▶ _AIM OF THE EXERCISE_
Pictures must not be copied, but every entry must be reproduced exactly.

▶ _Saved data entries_
━━━━━━━━━━━━━━━━━━━━

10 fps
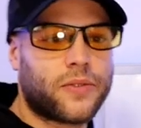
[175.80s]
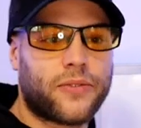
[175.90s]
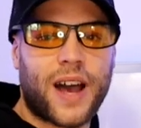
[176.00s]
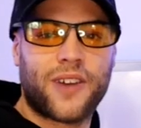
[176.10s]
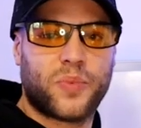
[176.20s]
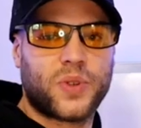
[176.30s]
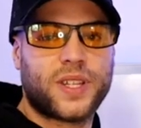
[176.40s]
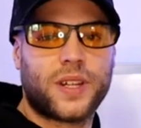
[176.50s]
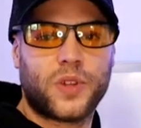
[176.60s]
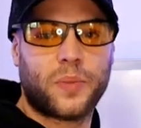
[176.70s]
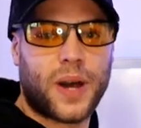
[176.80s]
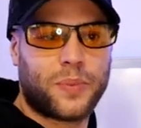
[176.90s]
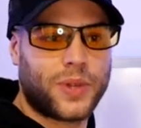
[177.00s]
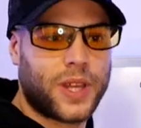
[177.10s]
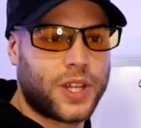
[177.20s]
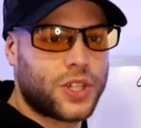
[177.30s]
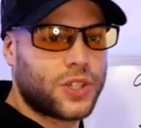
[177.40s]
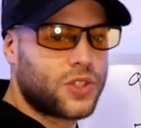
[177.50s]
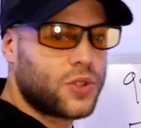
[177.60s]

to 5% of the population.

━━━━━━━━━━━━━━━━━━━━

▶ _EXPECTED OUTPUT_
10 fps
[175.80s]
[175.90s]
[176.00s]
[176.10s]
[176.20s]
[176.30s]
[176.40s]
[176.50s]
[176.60s]
[176.70s]
[176.80s]
[176.90s]
[177.00s]
[177.10s]
[177.20s]
[177.30s]
[177.40s]
[177.50s]
[177.60s]

to 5% of the population.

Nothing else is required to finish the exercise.